** Available data follows **
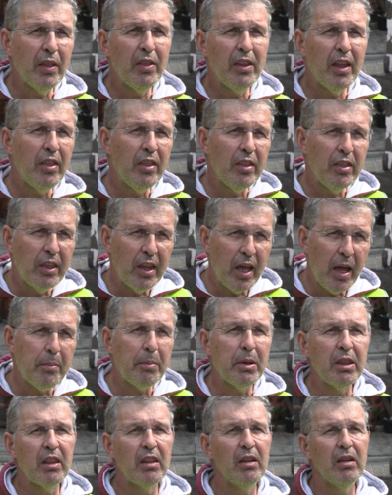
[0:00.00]
the
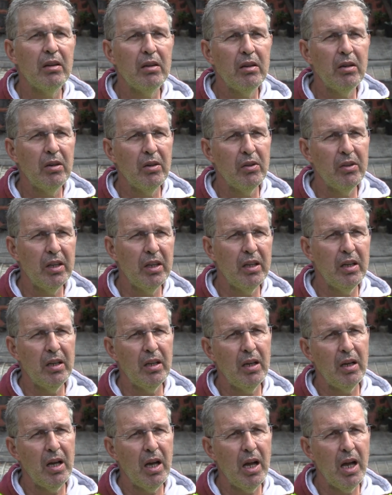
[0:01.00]
depth of the
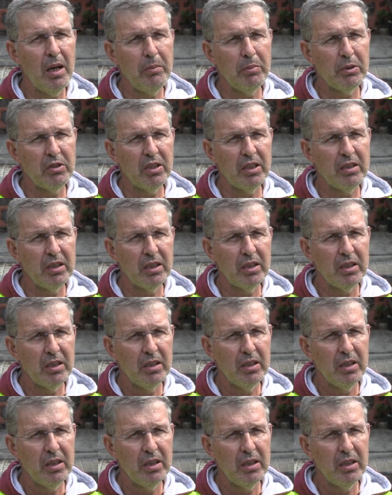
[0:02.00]
hypocenter,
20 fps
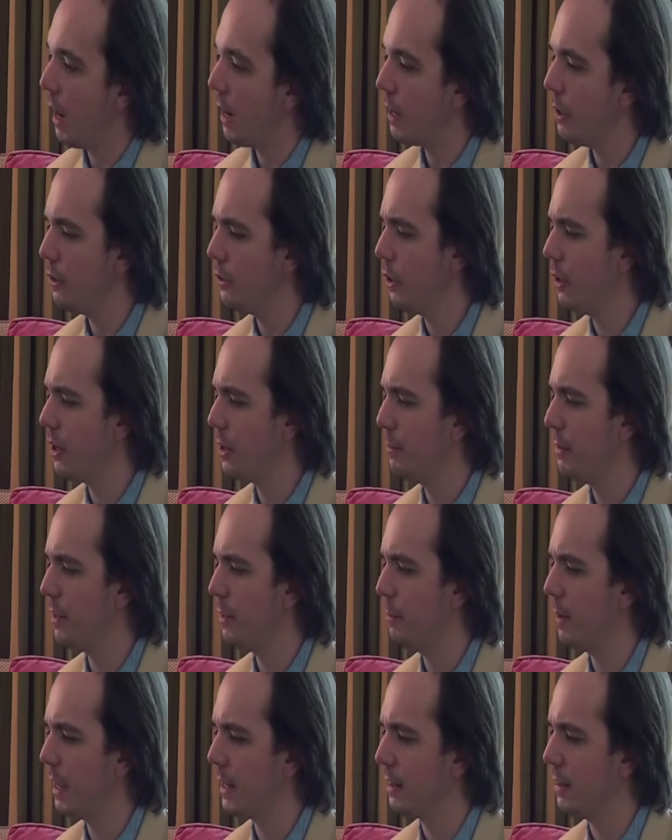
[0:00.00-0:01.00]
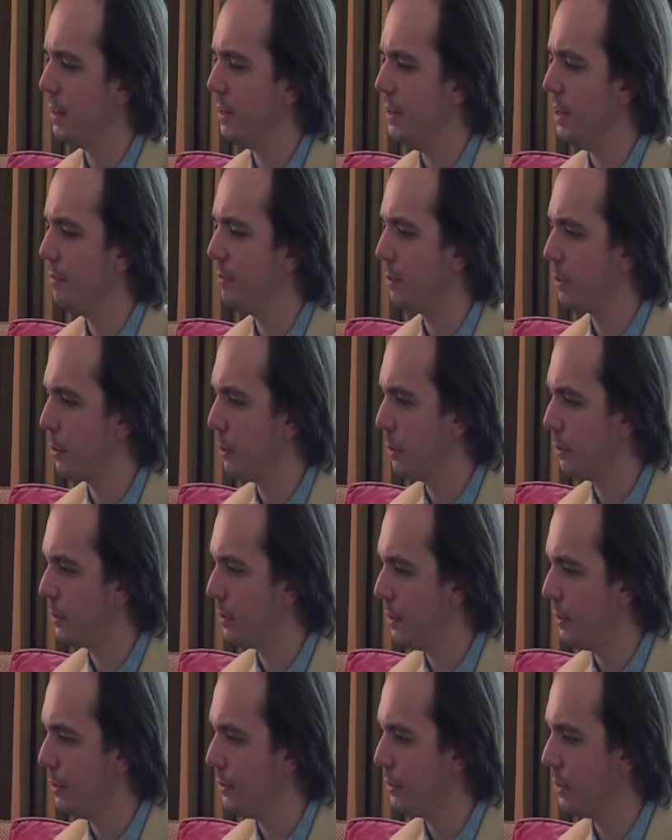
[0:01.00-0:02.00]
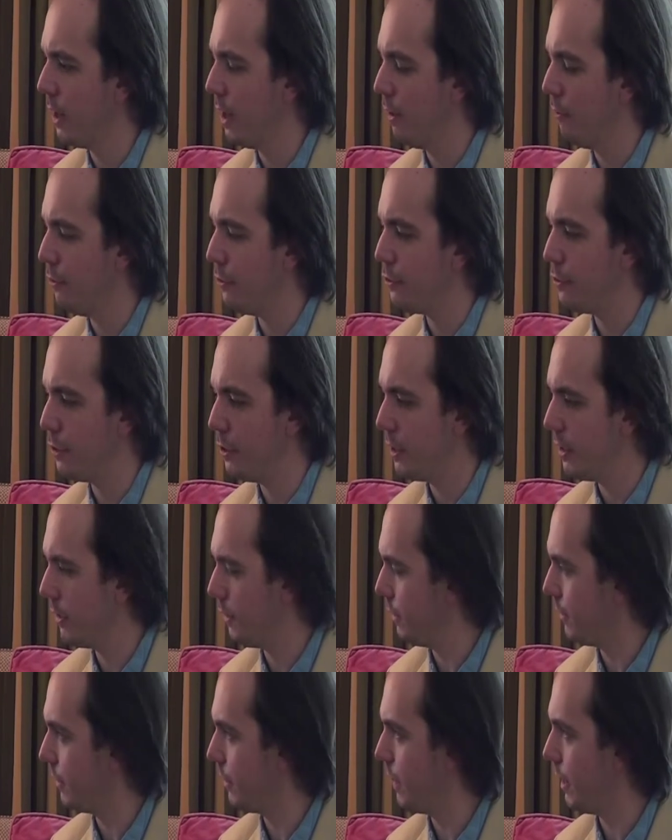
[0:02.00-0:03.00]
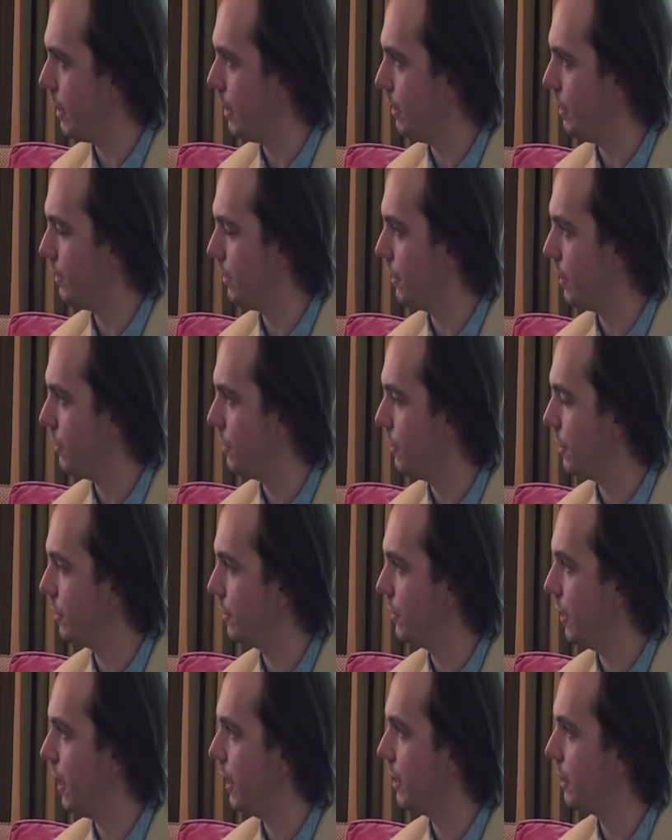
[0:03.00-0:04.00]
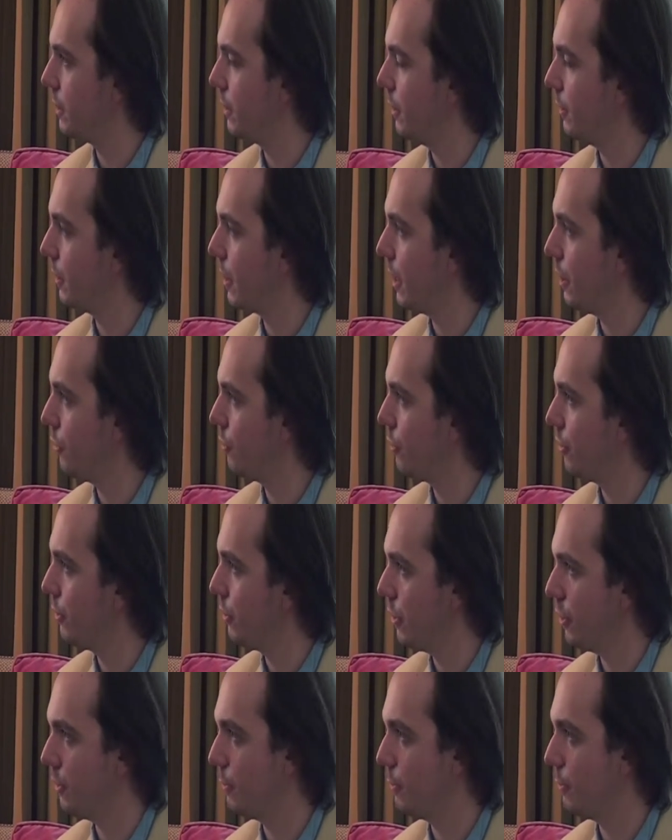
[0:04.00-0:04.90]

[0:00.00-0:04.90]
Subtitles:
Can you talk a bit about the difficulties of shooting in such an exotic location,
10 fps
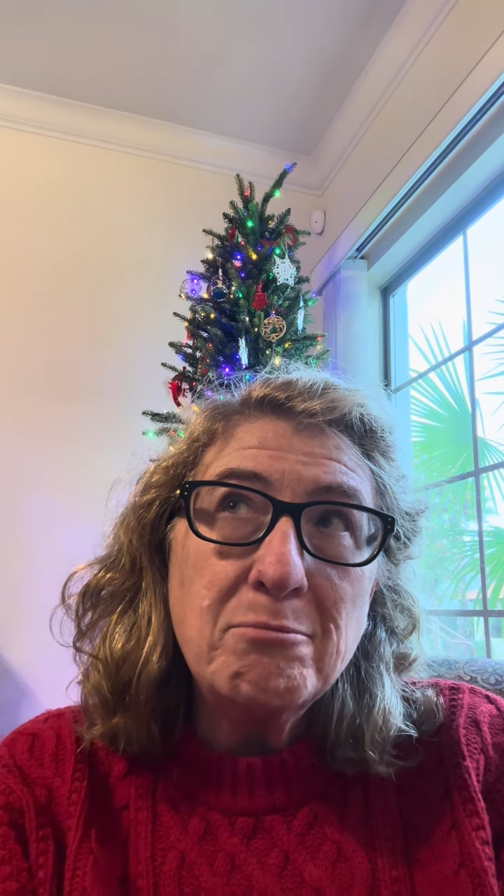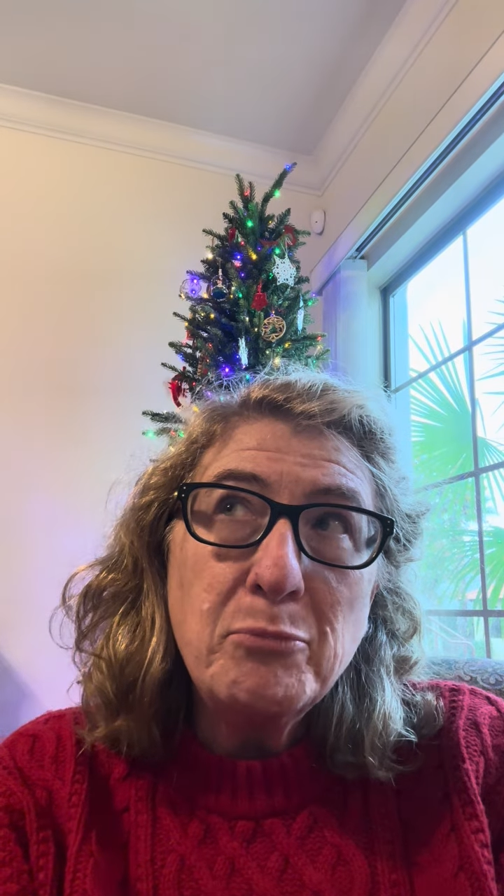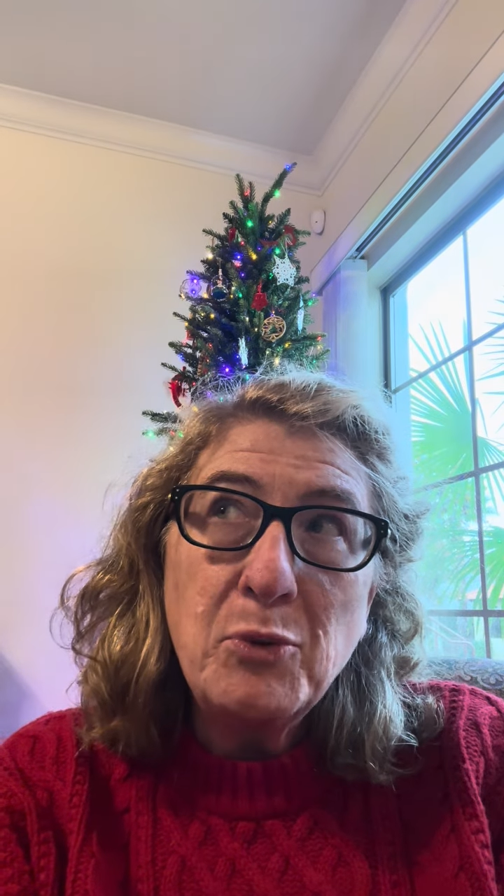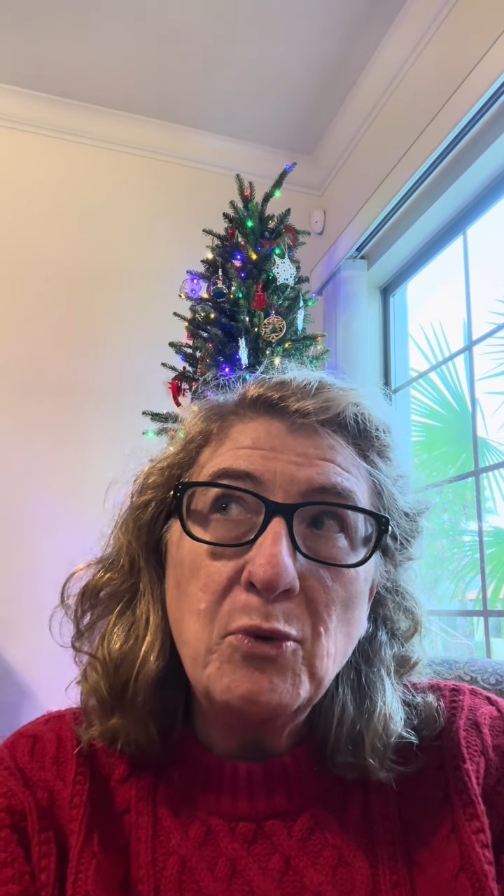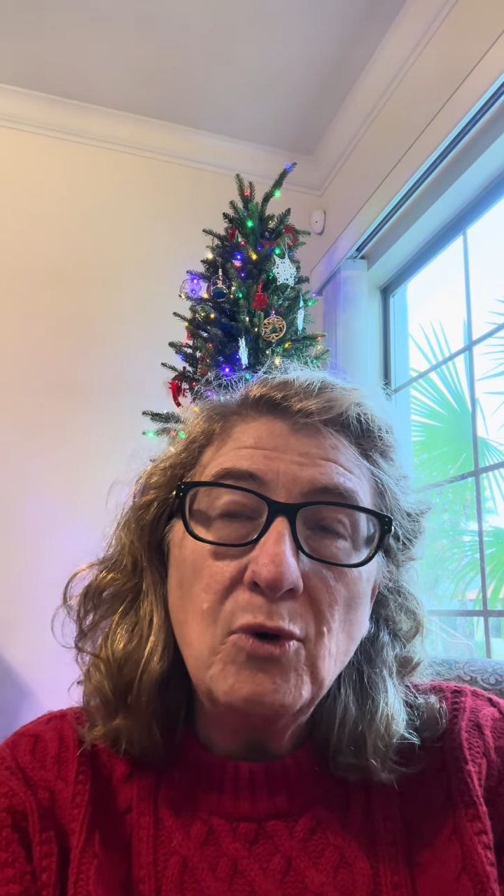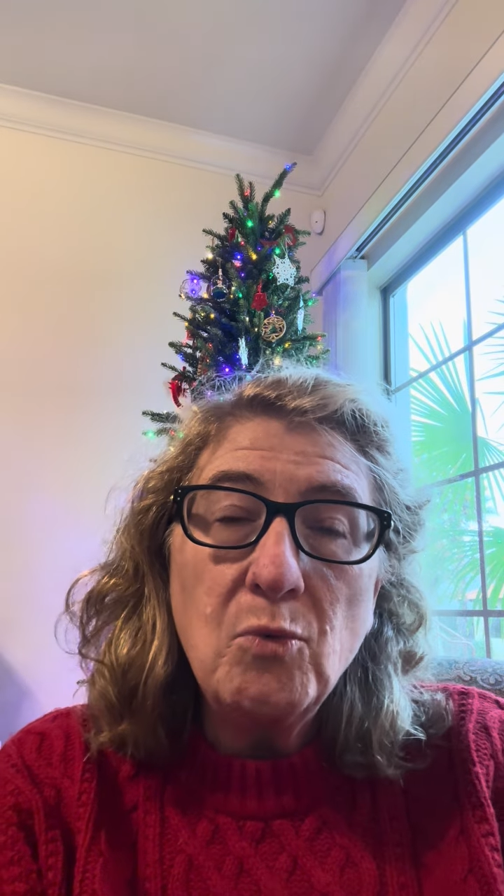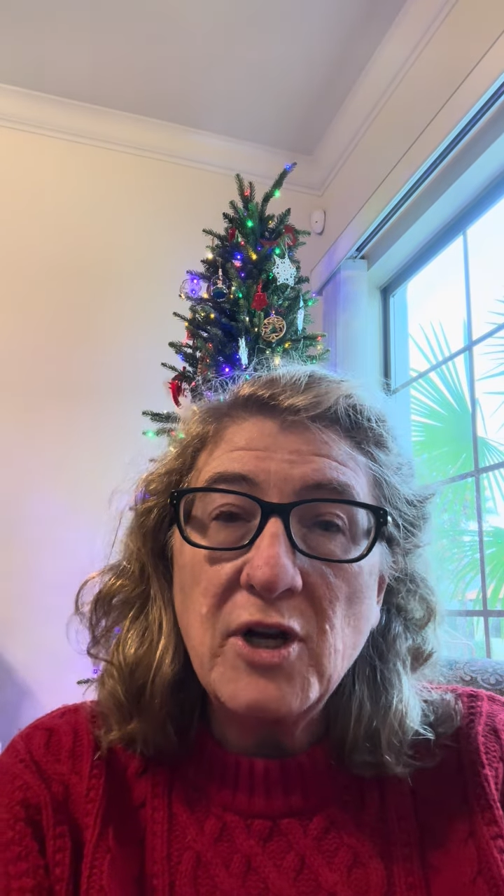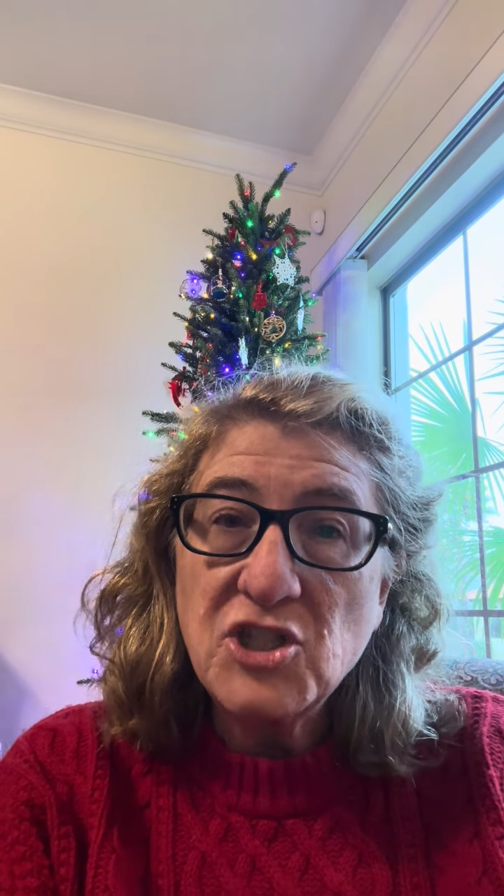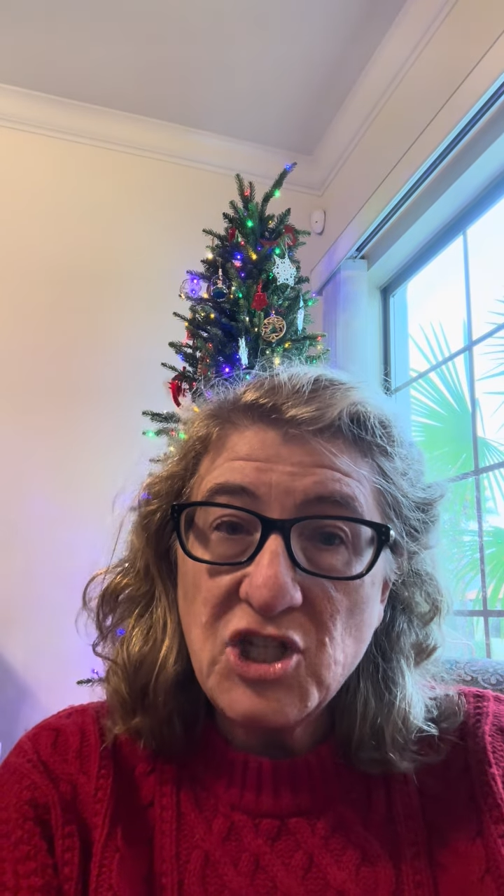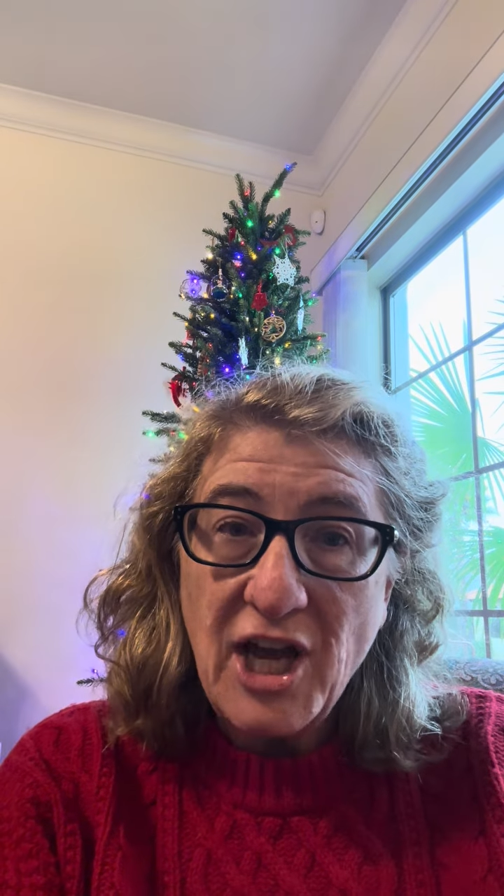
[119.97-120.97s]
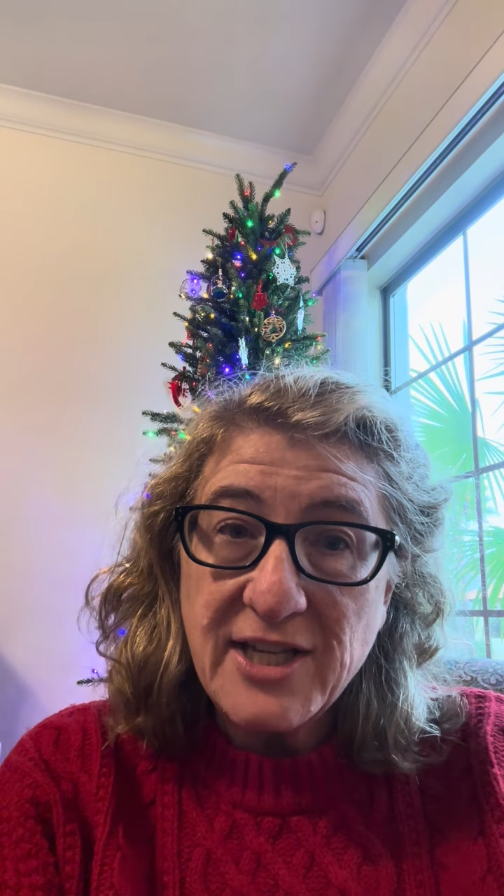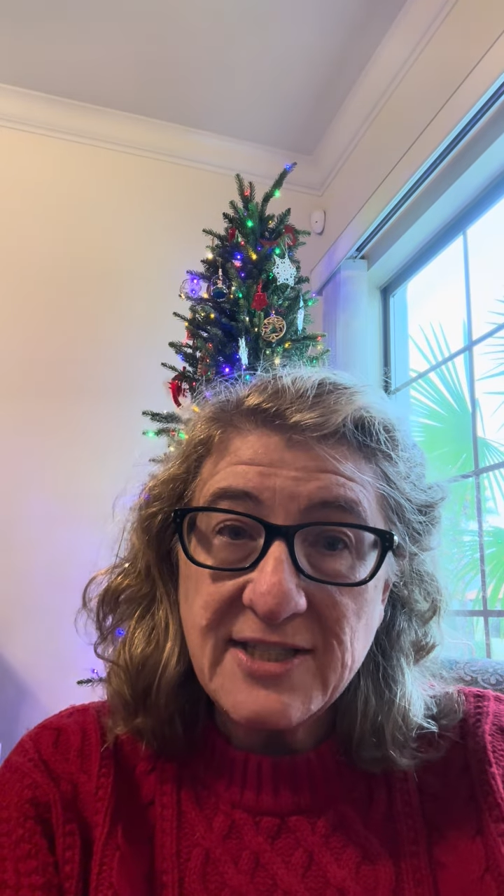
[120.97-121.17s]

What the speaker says: pool one-shot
** End of Available data **
### What you will do
Without the images, write out all of the records exactly.

### Task answer
[0:00.00]
the
[0:01.00]
depth of the
[0:02.00]
hypocenter,
20 fps
[0:00.00-0:01.00]
[0:01.00-0:02.00]
[0:02.00-0:03.00]
[0:03.00-0:04.00]
[0:04.00-0:04.90]

[0:00.00-0:04.90]
Subtitles:
Can you talk a bit about the difficulties of shooting in such an exotic location,
10 fps
[119.97-120.97s]
[120.97-121.17s]

What the speaker says: pool one-shot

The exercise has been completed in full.